Let's examine what ```train_classifier``` is doing under the hood:

In [9]:
import tensorflow as tf

import os
import sys
import argparse

import re
import time
import random
import functools
import six

import numpy as np
import sklearn.metrics


from graph_nets import utils_tf
from graph_nets import utils_np
import sonnet as snt

from root_gnn import model as all_models
from root_gnn import losses
from root_gnn.src.datasets import graph
from root_gnn.utils import load_yaml

from root_gnn import trainer 

In [20]:
model = getattr(all_models, "GlobalClassifierNoEdgeInfo")()
loss_config = "GlobalLoss,1,1".split(',')
loss_fcn = getattr(losses, loss_config[0])(*[float(x) for x in loss_config[1:]])
config = {
    "input_dir": "../tfrec",
    "output_dir": "../trained",
    "batch_size": 50,
    "num_epochs": 5,
    "num_iters": 10,
    "shuffle_size": 1,
    "model": model,
    "loss_name": loss_config[0],
    "loss_fcn": loss_fcn,
    "lr": 0.001,
    "metric_mode": "clf",
    "early_stop": "auc",
    "max_attempts": 1
}
trnr = trainer.TrainerBase(**config)

The ```TrainerBase()``` constructor initializes a base trainer object by unpacking the ```config``` dict.

Next, the user can call functions for loading training, validation, and testing data. The requirement is that the files to be extracted from```input_dir``` must be of the proper ```.tfrec``` format created by ```create_tfrecord```.

In [22]:
train_data, _ = trnr.load_training_data(shuffle=True)
val_data, _ = trnr.load_validating_data(shuffle=True)

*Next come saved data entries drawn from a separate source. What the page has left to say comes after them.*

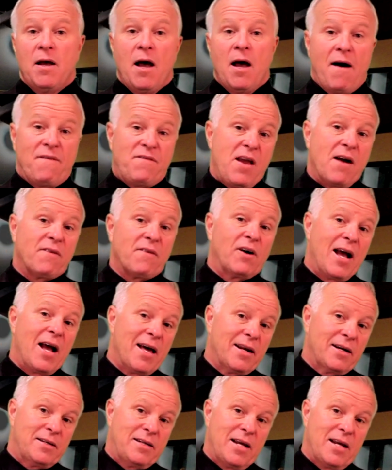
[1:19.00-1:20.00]
Have you ever
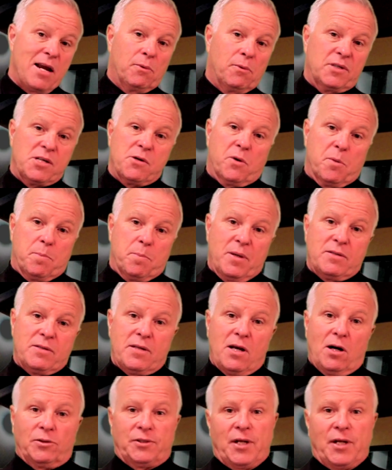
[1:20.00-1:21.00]
had a day where you were
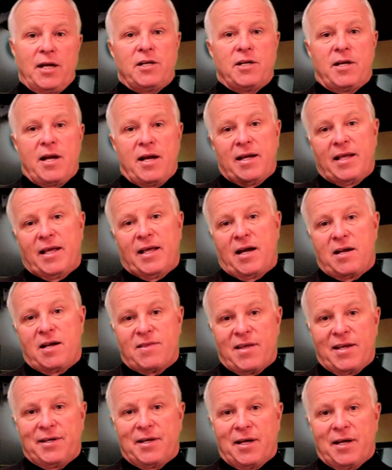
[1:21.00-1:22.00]
busy all day and you didn't get
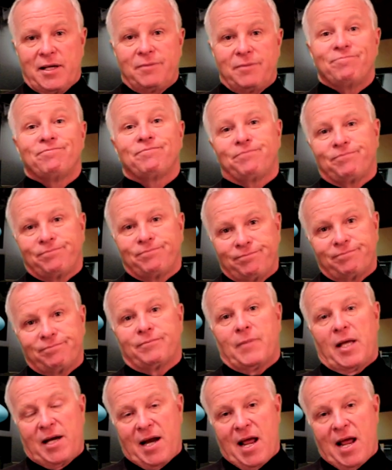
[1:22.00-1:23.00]
anything done?
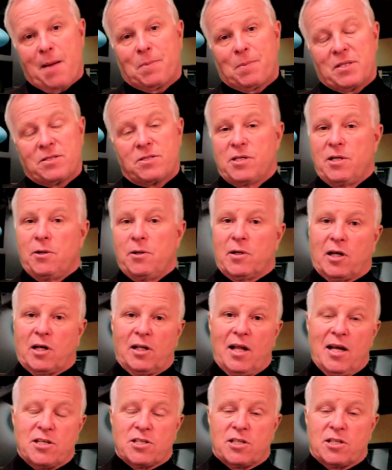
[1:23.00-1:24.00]
It happens. You know, in
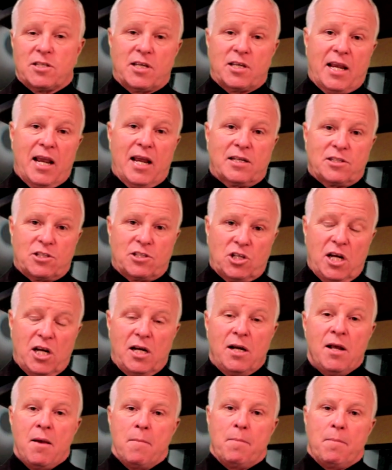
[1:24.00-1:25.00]
collections, you can't
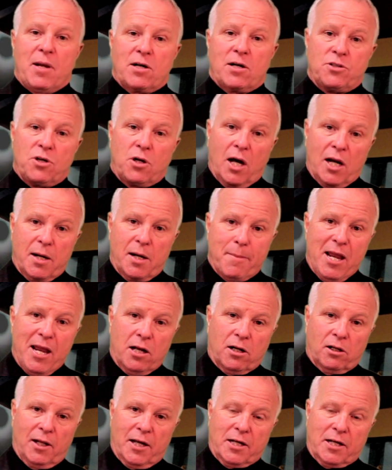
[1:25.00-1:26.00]
cheat because you got to
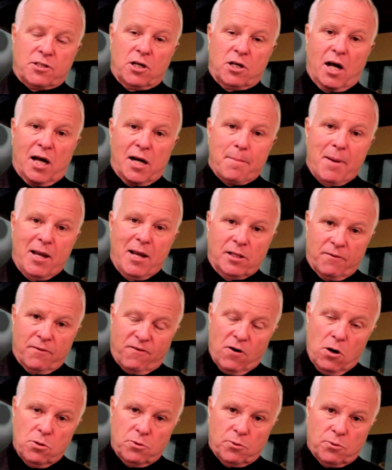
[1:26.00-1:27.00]
make clicks, you got to make the
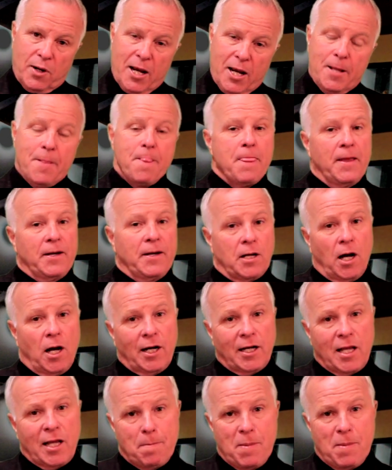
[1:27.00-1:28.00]
phone ring, and you
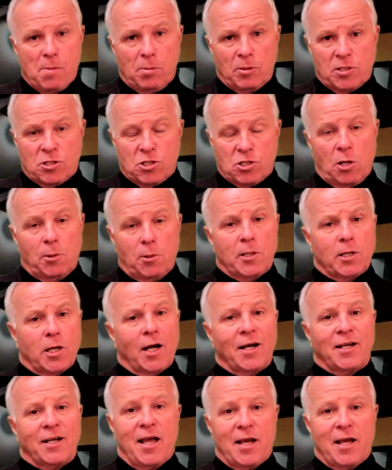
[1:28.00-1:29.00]
got to get people to show, and you
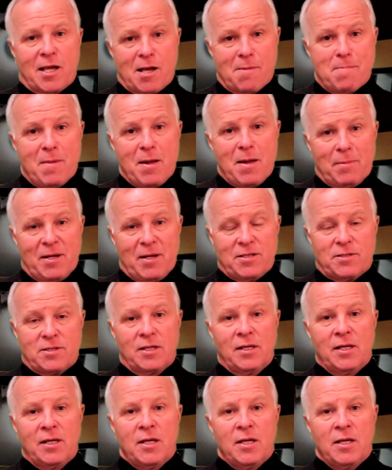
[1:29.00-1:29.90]
got to get commitments.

The ```train``` function of ```TrainerBase``` performs training given the specified configurations and hyperparameters. The function can be called in two main ways:

The first way is the default call, which assumes the model and loss are the same as the configurations, and that the training data is the same as the last call to ```load_training_data```.

In [25]:
#trnr.train()

The second way to call ```train``` is by specifying either a model, loss, or training data. The training data must be of the format returned as the first tuple value of ```load_training_data```.

In [5]:
#trnr.train(model, loss_fcn, train_data)

For this next part, we will be using TensorBoard with the ```nersc_tensorboard_helper```. At this point, it is recommended to switch the notebook kernel away from "a-Gnn" to "tensorflow-v2.0.0-cpu" to access the tensorboard helper.

In [1]:
import nersc_tensorboard_helper
%load_ext tensorboard

In [2]:
%tensorboard --logdir /global/homes/a/ading/root_gnn/trained/noedge_fullevts/logs --port 0

In [3]:
nersc_tensorboard_helper.tb_address()

You can now access the link above to view the TensorBoard for your training.